Task brief:
Copy each entry below unchanged; the images do not go in the copy.

Provided material:
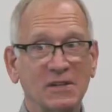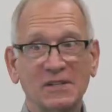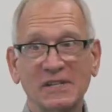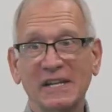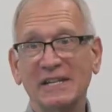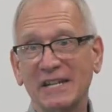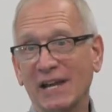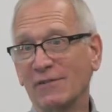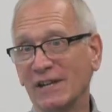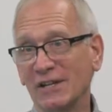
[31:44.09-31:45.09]
skin
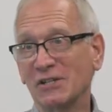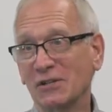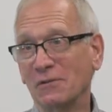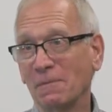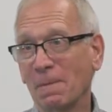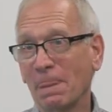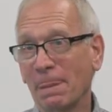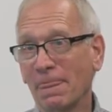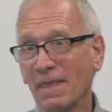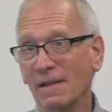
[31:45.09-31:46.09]
integrity issue.
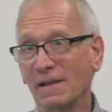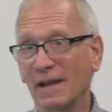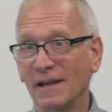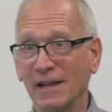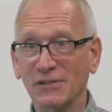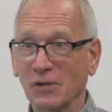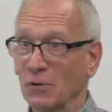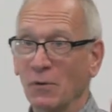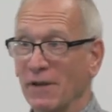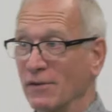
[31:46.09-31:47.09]
And, and, so
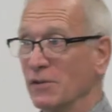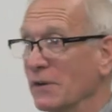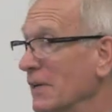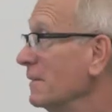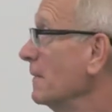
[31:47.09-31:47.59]
don't ever do it.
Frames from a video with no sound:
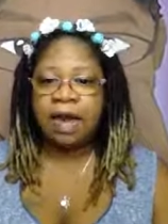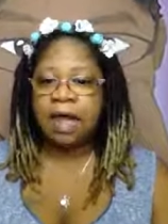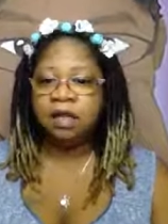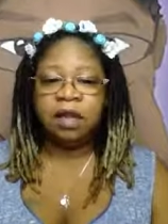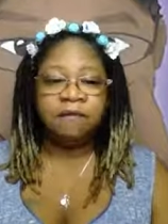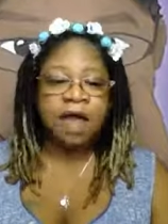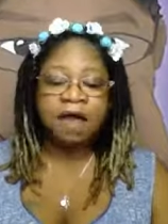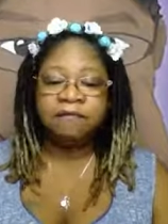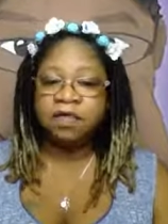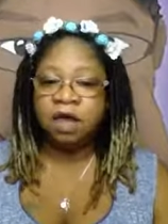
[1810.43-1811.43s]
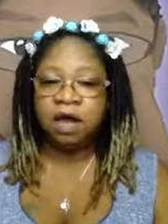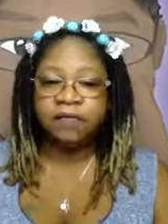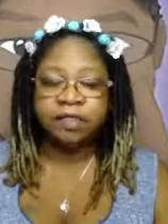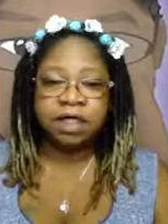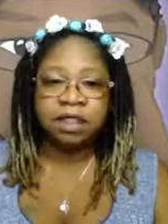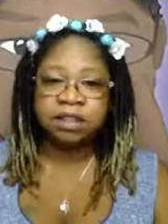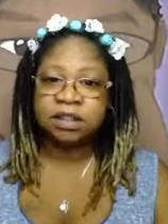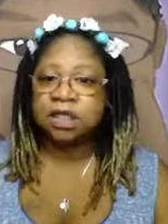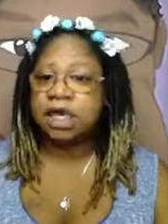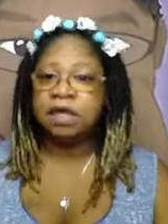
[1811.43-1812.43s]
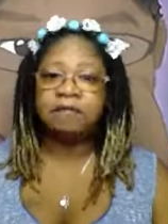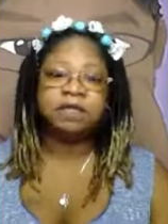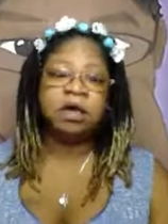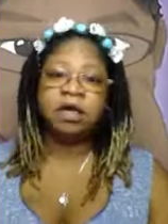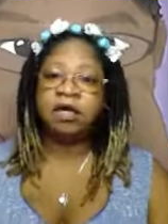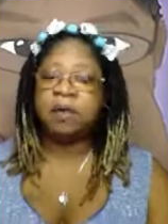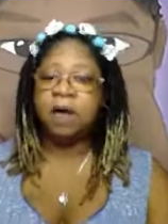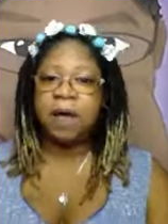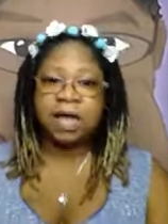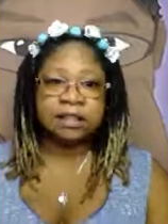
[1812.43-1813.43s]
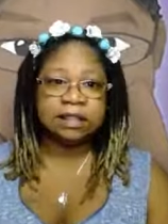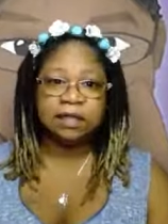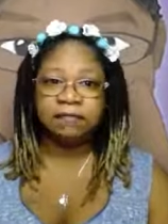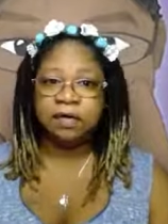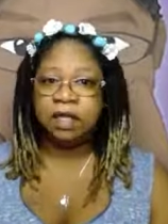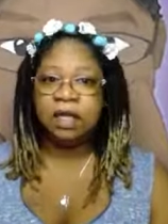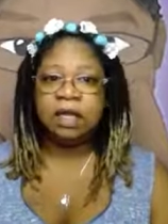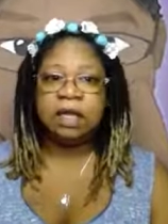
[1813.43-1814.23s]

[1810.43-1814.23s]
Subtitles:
I love having the conversations and I love talking about positivity.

Reply:
[31:44.09-31:45.09]
skin
[31:45.09-31:46.09]
integrity issue.
[31:46.09-31:47.09]
And, and, so
[31:47.09-31:47.59]
don't ever do it.
Frames from a video with no sound:
[1810.43-1811.43s]
[1811.43-1812.43s]
[1812.43-1813.43s]
[1813.43-1814.23s]

[1810.43-1814.23s]
Subtitles:
I love having the conversations and I love talking about positivity.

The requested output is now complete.